Lucas completed his B.S. in Engineering at California Polytechnic State University, M.S. in Engineering Sciences at the Thayer School of Engineering at Dartmouth College, and Ph.D. in Chemical Engineering at the University of Colorado-Boulder. During his undergraduate education he founded a student club to make biodiesel from waste vegetable oil called the Biodiesel Project.

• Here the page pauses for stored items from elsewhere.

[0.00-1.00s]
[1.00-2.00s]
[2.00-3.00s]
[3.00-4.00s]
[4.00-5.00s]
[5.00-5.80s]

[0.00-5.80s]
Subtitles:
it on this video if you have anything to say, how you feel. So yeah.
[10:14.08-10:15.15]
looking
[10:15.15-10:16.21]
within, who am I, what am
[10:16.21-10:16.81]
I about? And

He then took that experience national as a Co-Founding member and Co-Chair of the Next-Generation Scientists for Biodiesel, a National Biodiesel Board sponsored educational and professional organization, which held educational webinars and organized poster sessions at the National Biodiesel Conference and Expo. Before beginning his Ph.D., he worked for two years as a research associate at a cellulosic ethanol start-up company, Mascoma Corporation, gaining real-world experience, at both the bench and pilot scales by helping translate novel academic research to commercial operation in lignocellulosic pretreatment technology. After completing his Ph.D., he served as a Director’s Postdoctoral Fellow at the National Renewable Energy Laboratory (NREL) developing novel catalysts and processes to upcycle waste plastics. During his career he has authored peer-reviewed publications in journals like ACS Catalysis, Nature Catalysis, and a co-first authored publication in Science, in addition to four patents (including 1 provisional), and received several awards & fellowships including the USDA-NIFA Predoctoral Fellowship, the NREL Director’s Postdoctoral Fellowship, NREL Director’s Award, and currently serves as the Callahan Faculty Scholar in the School of Chemical, Biological, and Environmental Engineering at Oregon State University as an Assistant Professor of Chemical Engineering.

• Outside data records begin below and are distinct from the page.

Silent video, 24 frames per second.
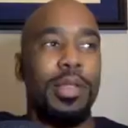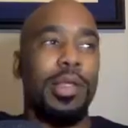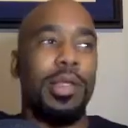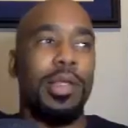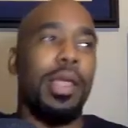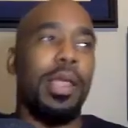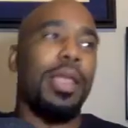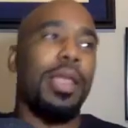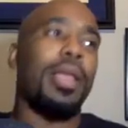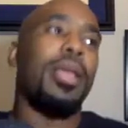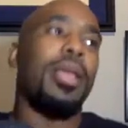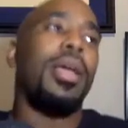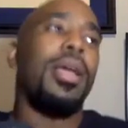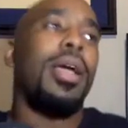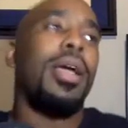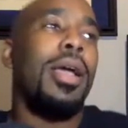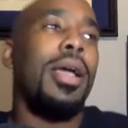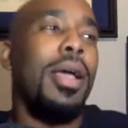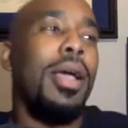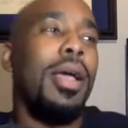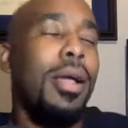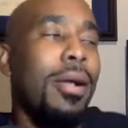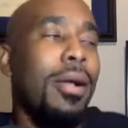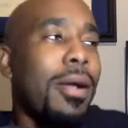like,
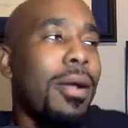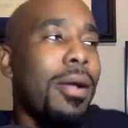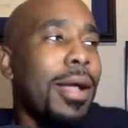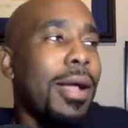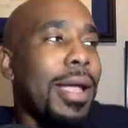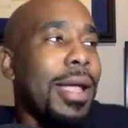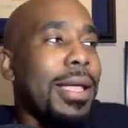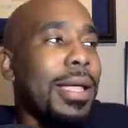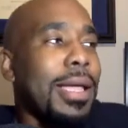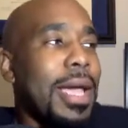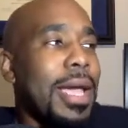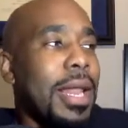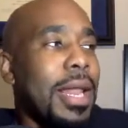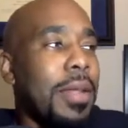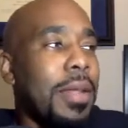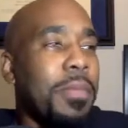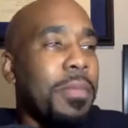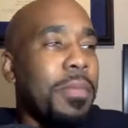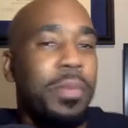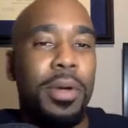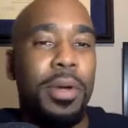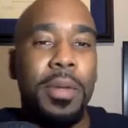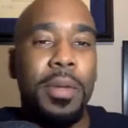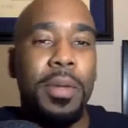all right, I get it,
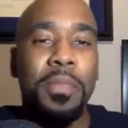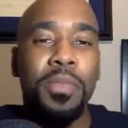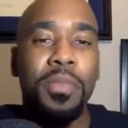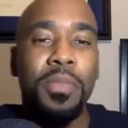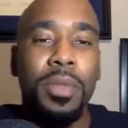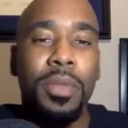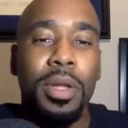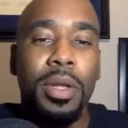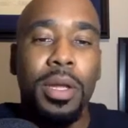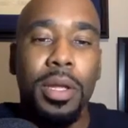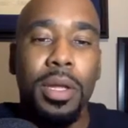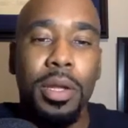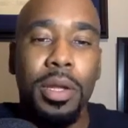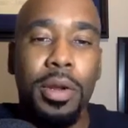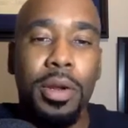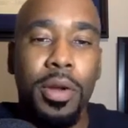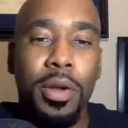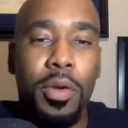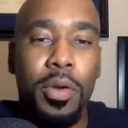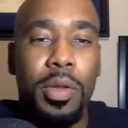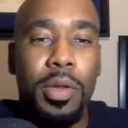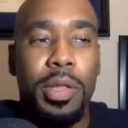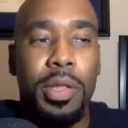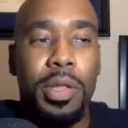but
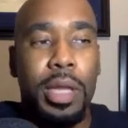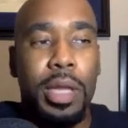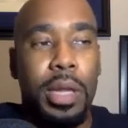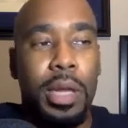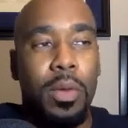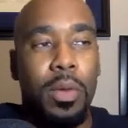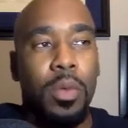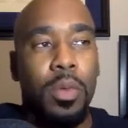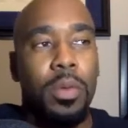it's like,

Presentation Abstract: Our society is facing a series of convergent environmental tragedies, like the collapse in biodiversity, human caused climate change, the rapid accumulation of waste plastics in our waterways and oceans, and more. These challenges will require a diversity of interdisciplinary technologies developed and deployed at exceptionally fast rates to market. We have a history of these types of accomplishments in the past. With next-generation researchers like you, we can do it again. In this presentation I will summarize my recent efforts to create new plastic recycling technologies, since the only free-market approach to combat the plastics problem is to make recycling technologies profitable. The term ‘upcycling’ has gained recent media attention as an attractive means to manage plastic waste, with one key-problem, few technologies exist capable of producing ‘high-value’ products from plastic waste. In this seminar I will present on two plastic recycling approaches. The first combines chemistry & biology capable of depolymerizing mixed plastic waste, like polyethylene terephthalate (PET), polyethylene (PE), and polystyrene (PS), and funneling these compounds into single product, like a biopolymer or a precursor for nylon product, using an engineered microbe. The second approach uses tandem synergistic chemistry, alkane dehydrogenation and olefin metathesis, to depolymerize polyolefin polymers at temperatures below 200 °C using abundant alkane co-reactants and robust heterogeneous catalysts.